Gazetelerin sayfalarını dün süsleyen haberler neydi?
“Elektrik enerjisi kesildi…”
“Elektrik olmayınca şehre su verilemedi…”
“Doğalgaz çalışmadı…”
“İnsanlar evlerinde kış kıyamette tir tir titredi…”
“Doğalgaza bağlı bazı işletmeler üretimi durdurmak zorunda kaldı…”
“Köylerde kümes işletmelerinde mal kaybı yaşandı…”
“Hastanelerde sağlık hizmetleri sekteye uğradı…”
“SEDAŞ Çağrı Merkezi telefonlara çıkmadı…”
Vesaire…
Tamam mı?
Tamam…
***
İyi de… Halkı canından bezdiren olaylar her yıl tekrar tekrar yaşanırken, şu Sakarya Elektrik Dağıtım Şirketi hakkında çıkan yazıların mürekkebi onun verdiği elektrikten çok değil mi?
Başına yorganı çeken SEDAŞ, vatandaşın sesini neden duymuyor…
Görevi şehre elektrik enerjisi vermek olan, bu görevi üzerine aldığı için yığınla para kazanan SEDAŞ, verdiği sözü tutmuyor, müşteriyle alay gediyor, koskoca Sakarya halkına sanki burnuyla gülüyor…
İşte cüret budur!...
***
Şehirdaşlar Sakarya Elektrik Dağıtım Şirketi’nden ‘lütuf’ değil, parası karşılığında elektrik enerjisi istiyor.
Şirket elektrik veremeyecekse, kusurlu hizmet vermeyi sürdürecekse taahhüdünü yerine getirmediği için dağıtılır.
Aboneleri parayı biraz geciktirecek olsa hemen elektriği kesen bu şirketin kasasına akan altın suyunu kurutmak için ne bekleniyor?

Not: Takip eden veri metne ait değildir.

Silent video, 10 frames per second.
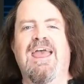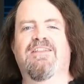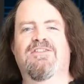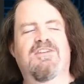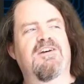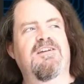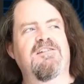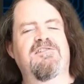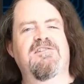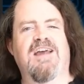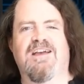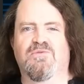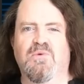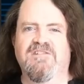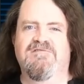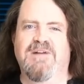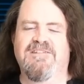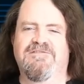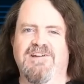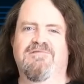And Turkish has one of my
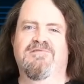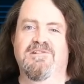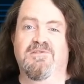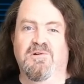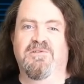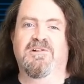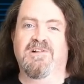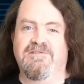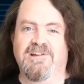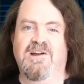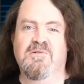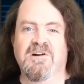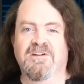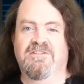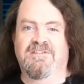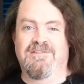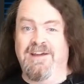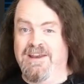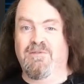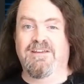favorite orthographic quirks of
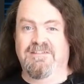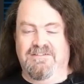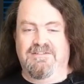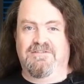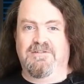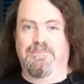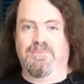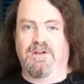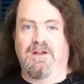any writing system.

Kayıp ve kaçak elektrik bedelini diğer müşterilerinin faturalarına yansıtan şirket, bu uygulamasını ilgili yasaya dayandırmasını biliyor; peki, eksik ve kusurlu hizmet alan biz vatandaşların hakkını koruyan yasa yok mu?
Sakarya halkı diyor ki:
“Sakarya Elektrik Dağıtım Şirketi’nin sözleşmesi derhal niçin bozulmuyor?